(Dataset entries)

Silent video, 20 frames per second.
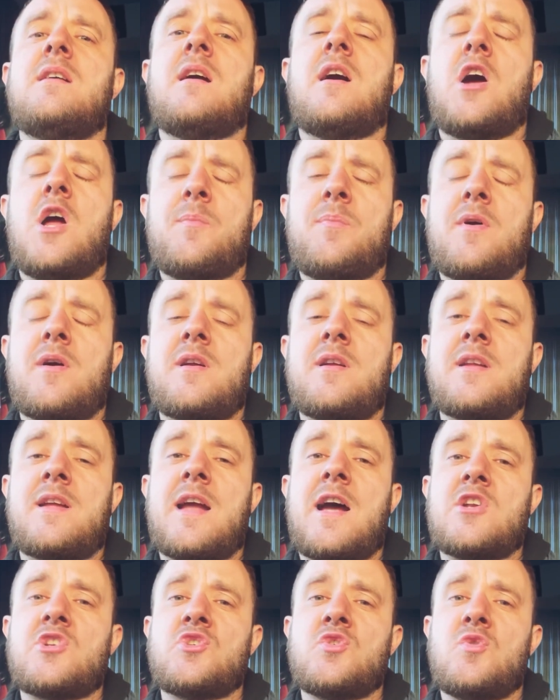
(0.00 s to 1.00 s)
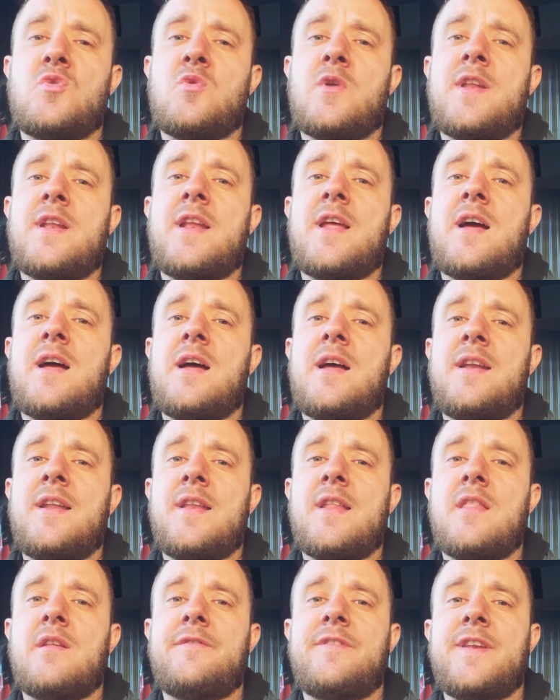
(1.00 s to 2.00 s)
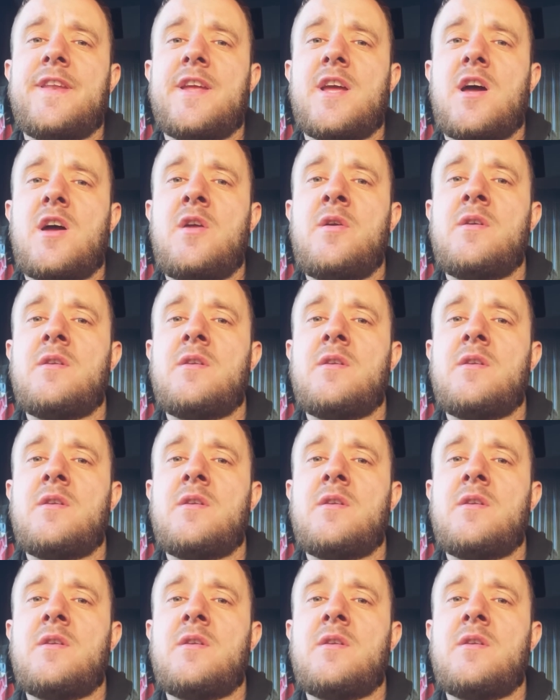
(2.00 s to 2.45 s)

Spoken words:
I hope I can catch you all in another video.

Exercise brief: Could the lines above be copied out exactly, with no image carried over?

Answer for this exercise:
Silent video, 20 frames per second.
(0.00 s to 1.00 s)
(1.00 s to 2.00 s)
(2.00 s to 2.45 s)

Spoken words:
I hope I can catch you all in another video.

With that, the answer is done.